Now, in the August issue of Current Directions in Psychological Science, a journal published by the Association for Psychological Science, University of Edinburgh cognitive neuroscientist Robert H. Logie challenges this model.
"We have a range of different capacities, each with its own function, and they operate at the same time" when we perform a task or think about something, says Logie. Within this "multiple-component framework," working memory capacity is "the sum of the capacities of all these different functions."
This "workspace" in the brain, as Logie calls it, allows us to do something while other functions operate in the background or to apply ourselves to a single task involving more than one function. In reading, for instance, we both see words and process meaning. The "sum" of the capacities isn't a gross measure, though, because we often tax one function more than another. In reading, processing has its shoulder to the grindstone, while vision takes it easy.
In addition to the attentional model of working memory, Logie critiques the experimental methods shaped by it. Example: Studies measuring capacity ask participants to read a sentence (process) and remember the sentence's last word (memory), then read several sentences and recall all the final words in order. How well a person does can predict performance on other tasks or exams. But the experiment, which assumes one big resource pouring into different tasks until it's used up, tests only one function, memory for words.

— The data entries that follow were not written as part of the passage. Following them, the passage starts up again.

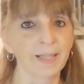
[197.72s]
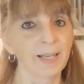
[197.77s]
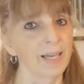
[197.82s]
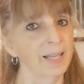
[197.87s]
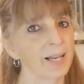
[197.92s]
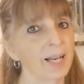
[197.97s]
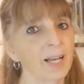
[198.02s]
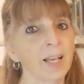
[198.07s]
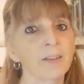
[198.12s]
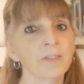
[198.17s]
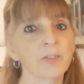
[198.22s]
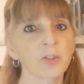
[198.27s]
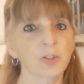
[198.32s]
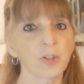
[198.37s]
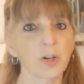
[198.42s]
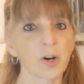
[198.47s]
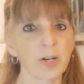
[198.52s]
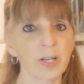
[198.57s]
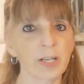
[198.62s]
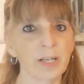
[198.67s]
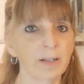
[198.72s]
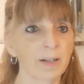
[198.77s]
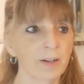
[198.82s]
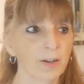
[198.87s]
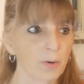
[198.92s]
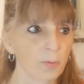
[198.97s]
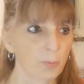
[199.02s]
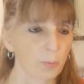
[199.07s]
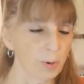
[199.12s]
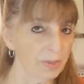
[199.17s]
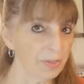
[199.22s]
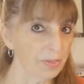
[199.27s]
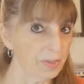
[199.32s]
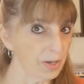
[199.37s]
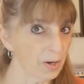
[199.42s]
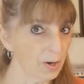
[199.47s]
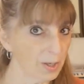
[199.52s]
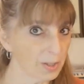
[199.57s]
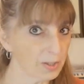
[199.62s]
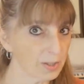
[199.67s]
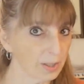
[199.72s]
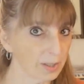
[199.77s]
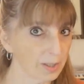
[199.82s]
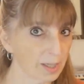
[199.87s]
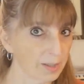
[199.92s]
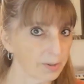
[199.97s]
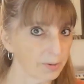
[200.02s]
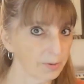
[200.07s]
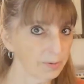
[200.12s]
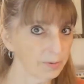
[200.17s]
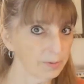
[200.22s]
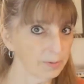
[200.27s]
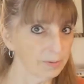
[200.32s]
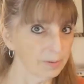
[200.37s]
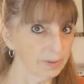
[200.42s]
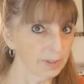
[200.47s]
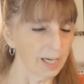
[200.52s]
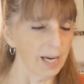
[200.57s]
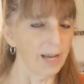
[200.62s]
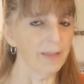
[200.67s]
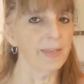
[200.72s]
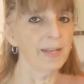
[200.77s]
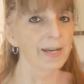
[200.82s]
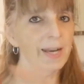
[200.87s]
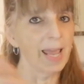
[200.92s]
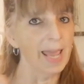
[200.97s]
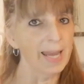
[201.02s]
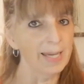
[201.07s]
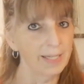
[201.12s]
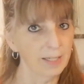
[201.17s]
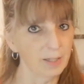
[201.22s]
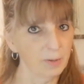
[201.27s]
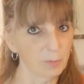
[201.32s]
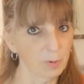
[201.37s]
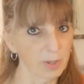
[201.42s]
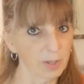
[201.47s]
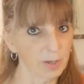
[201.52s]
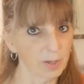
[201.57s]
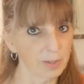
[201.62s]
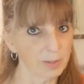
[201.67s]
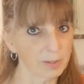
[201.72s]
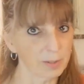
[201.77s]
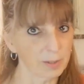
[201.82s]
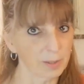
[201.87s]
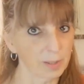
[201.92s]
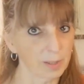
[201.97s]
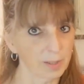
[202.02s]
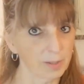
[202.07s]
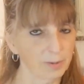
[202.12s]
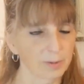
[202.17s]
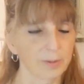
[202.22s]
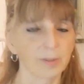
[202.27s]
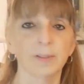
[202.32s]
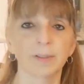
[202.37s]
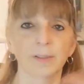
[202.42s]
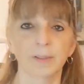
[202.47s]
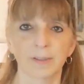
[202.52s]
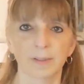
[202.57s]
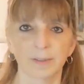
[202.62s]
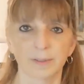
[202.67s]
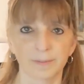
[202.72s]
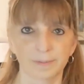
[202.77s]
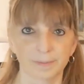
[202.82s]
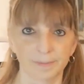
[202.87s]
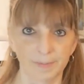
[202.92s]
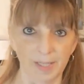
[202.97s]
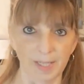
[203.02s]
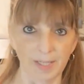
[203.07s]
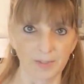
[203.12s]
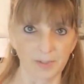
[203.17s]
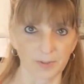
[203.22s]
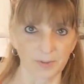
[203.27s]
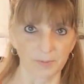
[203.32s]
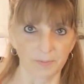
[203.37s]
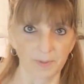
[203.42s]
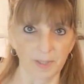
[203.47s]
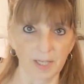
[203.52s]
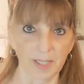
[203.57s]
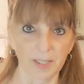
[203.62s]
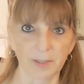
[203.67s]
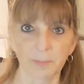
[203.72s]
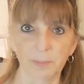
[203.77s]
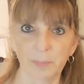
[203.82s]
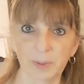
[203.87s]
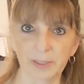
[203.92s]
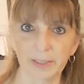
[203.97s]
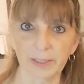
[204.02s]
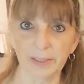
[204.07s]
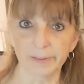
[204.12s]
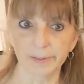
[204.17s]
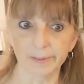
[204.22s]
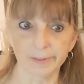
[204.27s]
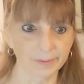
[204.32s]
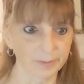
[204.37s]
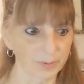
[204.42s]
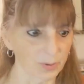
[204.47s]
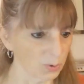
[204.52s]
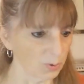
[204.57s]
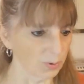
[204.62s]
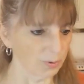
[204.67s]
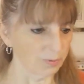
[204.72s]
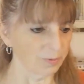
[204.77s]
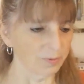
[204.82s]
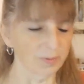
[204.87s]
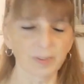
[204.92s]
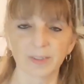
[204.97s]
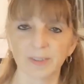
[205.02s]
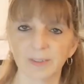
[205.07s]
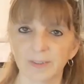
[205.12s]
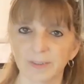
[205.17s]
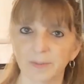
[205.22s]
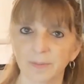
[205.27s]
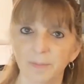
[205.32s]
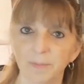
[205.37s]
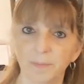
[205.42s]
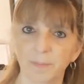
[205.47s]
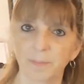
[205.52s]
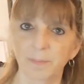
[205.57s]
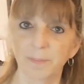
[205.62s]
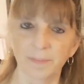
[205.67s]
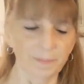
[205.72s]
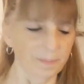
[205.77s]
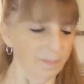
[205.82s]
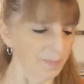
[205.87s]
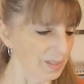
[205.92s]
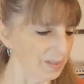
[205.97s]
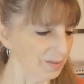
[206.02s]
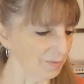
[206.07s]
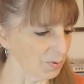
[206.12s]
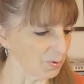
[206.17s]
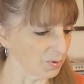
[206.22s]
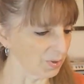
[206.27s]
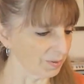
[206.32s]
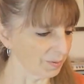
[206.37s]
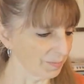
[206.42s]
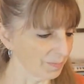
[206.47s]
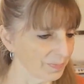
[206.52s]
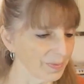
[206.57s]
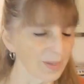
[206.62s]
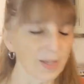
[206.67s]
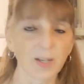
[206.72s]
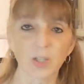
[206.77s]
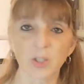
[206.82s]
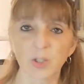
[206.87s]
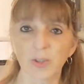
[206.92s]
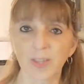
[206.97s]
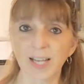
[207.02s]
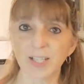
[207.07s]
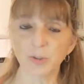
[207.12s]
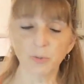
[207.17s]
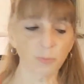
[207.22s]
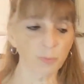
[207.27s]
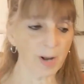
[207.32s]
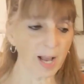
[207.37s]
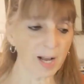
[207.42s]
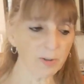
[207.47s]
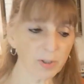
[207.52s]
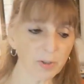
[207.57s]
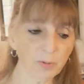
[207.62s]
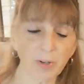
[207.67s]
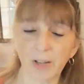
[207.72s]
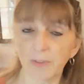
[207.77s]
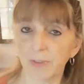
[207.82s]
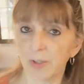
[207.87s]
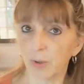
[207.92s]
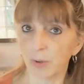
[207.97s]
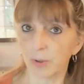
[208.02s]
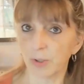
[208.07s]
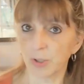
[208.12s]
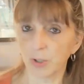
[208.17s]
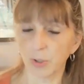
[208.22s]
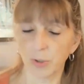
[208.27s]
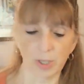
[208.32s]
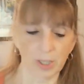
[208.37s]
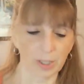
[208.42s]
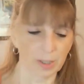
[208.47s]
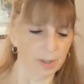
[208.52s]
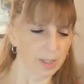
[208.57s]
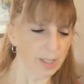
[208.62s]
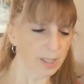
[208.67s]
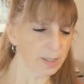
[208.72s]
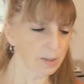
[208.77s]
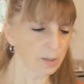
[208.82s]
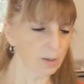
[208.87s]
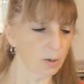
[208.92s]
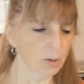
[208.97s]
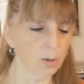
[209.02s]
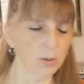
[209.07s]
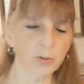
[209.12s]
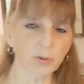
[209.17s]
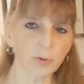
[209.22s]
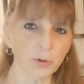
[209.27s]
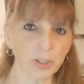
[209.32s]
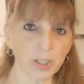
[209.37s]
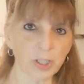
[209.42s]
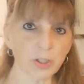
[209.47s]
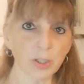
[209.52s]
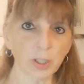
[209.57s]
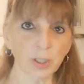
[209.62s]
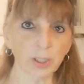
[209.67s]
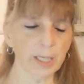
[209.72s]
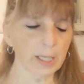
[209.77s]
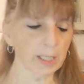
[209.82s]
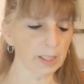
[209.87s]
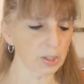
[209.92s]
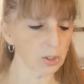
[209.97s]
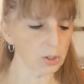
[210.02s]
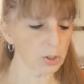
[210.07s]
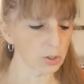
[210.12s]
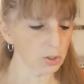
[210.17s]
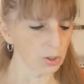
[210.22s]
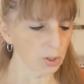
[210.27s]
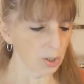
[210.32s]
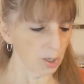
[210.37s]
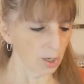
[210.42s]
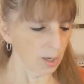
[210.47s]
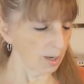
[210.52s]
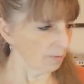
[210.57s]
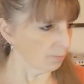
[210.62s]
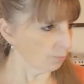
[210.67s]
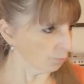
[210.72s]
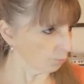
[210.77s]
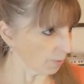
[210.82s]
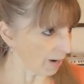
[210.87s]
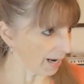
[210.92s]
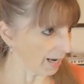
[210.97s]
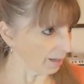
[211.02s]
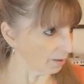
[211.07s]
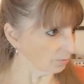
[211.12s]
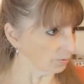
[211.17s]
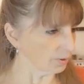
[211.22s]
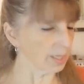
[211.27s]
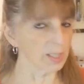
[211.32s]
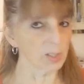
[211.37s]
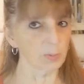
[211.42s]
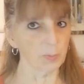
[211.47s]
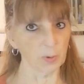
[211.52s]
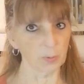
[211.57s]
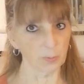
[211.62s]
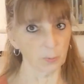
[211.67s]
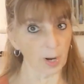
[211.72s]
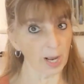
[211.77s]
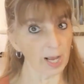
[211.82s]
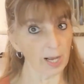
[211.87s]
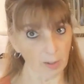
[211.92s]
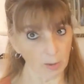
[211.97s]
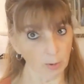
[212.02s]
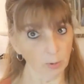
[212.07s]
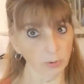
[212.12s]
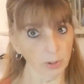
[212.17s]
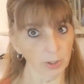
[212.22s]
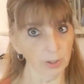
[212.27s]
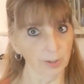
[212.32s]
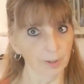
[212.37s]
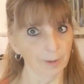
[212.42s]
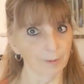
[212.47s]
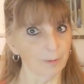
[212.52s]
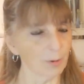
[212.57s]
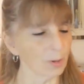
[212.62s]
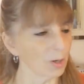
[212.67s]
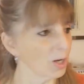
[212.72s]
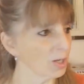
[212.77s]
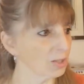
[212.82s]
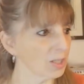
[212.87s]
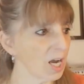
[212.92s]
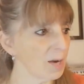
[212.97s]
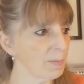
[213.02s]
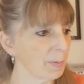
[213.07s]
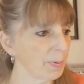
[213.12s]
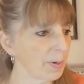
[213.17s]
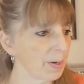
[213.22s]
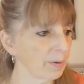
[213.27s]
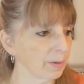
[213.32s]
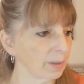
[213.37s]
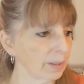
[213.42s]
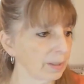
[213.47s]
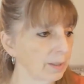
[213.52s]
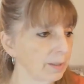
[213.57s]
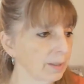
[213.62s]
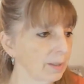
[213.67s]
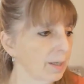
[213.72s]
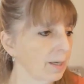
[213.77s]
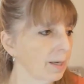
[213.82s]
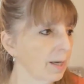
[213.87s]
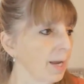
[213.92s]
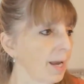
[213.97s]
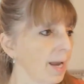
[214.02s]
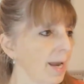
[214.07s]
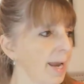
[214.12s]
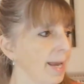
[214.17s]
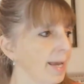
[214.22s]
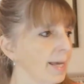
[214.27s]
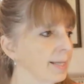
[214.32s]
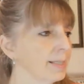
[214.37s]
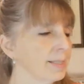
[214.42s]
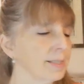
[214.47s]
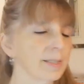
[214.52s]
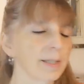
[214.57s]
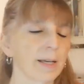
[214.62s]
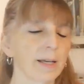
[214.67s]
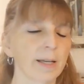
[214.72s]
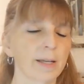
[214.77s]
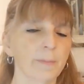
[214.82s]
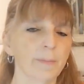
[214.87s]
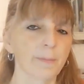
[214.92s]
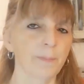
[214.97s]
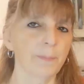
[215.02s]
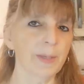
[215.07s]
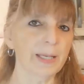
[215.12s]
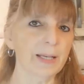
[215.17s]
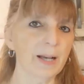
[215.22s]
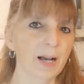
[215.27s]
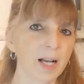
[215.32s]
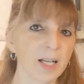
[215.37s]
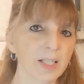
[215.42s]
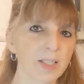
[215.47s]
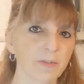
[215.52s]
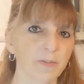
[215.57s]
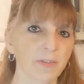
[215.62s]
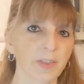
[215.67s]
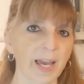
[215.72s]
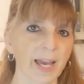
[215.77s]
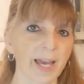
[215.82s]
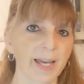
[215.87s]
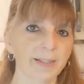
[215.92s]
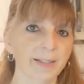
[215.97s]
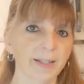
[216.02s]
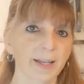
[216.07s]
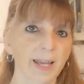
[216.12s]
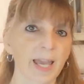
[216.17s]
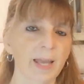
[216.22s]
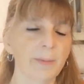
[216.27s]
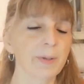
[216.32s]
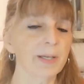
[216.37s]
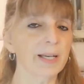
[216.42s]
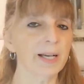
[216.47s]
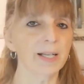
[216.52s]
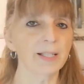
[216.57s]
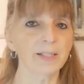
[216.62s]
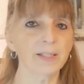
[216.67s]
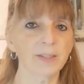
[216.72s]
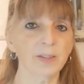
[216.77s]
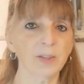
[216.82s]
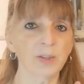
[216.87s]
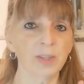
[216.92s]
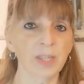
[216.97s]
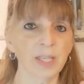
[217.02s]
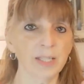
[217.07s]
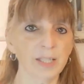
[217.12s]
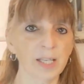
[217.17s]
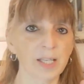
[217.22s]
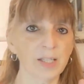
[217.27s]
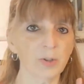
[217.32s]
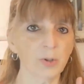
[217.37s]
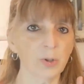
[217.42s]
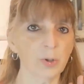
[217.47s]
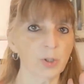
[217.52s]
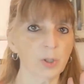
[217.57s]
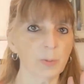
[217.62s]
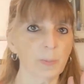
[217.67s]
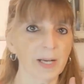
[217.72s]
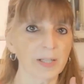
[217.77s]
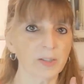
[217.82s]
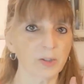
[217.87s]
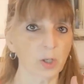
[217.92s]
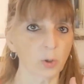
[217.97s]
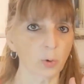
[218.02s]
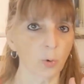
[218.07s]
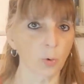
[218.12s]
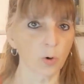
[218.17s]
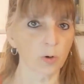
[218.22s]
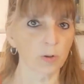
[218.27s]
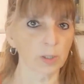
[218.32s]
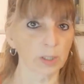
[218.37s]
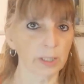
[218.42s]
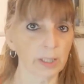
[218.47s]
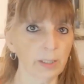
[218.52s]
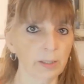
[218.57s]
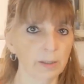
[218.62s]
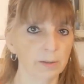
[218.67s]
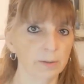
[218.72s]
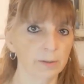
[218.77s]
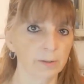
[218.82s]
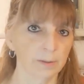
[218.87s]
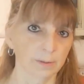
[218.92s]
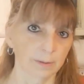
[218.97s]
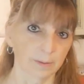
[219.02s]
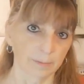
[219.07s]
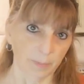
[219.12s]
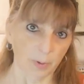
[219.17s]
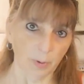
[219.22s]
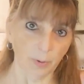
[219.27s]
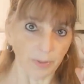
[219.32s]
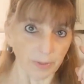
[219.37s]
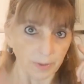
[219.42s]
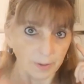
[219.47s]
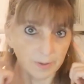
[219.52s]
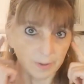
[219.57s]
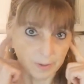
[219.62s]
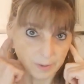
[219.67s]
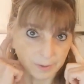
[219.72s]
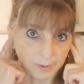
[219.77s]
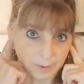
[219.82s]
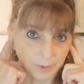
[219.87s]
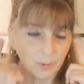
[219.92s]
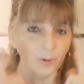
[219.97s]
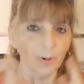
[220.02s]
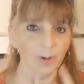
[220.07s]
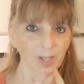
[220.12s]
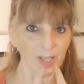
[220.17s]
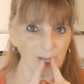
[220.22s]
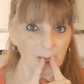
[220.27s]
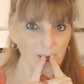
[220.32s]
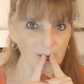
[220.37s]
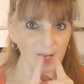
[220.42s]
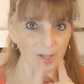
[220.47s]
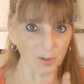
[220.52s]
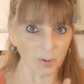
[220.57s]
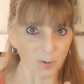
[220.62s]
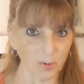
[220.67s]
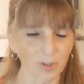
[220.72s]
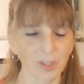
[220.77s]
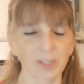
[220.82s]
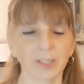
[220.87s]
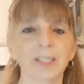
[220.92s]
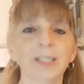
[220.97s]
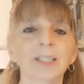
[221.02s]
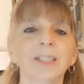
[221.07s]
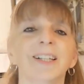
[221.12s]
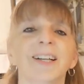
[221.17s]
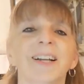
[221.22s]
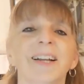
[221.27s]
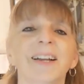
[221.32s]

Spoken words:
And I love starting with the ostinato and then ending with the ostinato as a complete sort of piece of music. So that's Round and Round the Earth is Turning. This traditional English round has been around for a long time apparently, and because of that, and because these things are usually passed on orally, both orally and orally,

If you want to understand not just the capacity but the structure of working memory -- which Logie considers a more fruitful avenue of research -- there's a better experimental methodology: cognitive neuroscience. "Imaging data demonstrate that if you ask people to do one sort of task, you get one [brain] pattern, and if you ask them to do another, you get another pattern." Make the same task harder -- say, remember word lists faster -- and "you see increased activation in the same area." Complicate it -- add words to the sequence, and thus processing along with recall -- and different networks fire.
The multiple-component model holds great practical promise, says Logie. In education, "if you assume there is a single general capacity," interventions for people struggling to learn are few. Assume multiple components to draw on, and those other resources stand ready for development.
Similarly, if you see general impairment in aging or after brain damage, you can give only generalized support. Look for decline or impairment in specific functions -- not just physical but cognitive -- and you can exercise the still-robust functions, helping people live richer, more independent lives.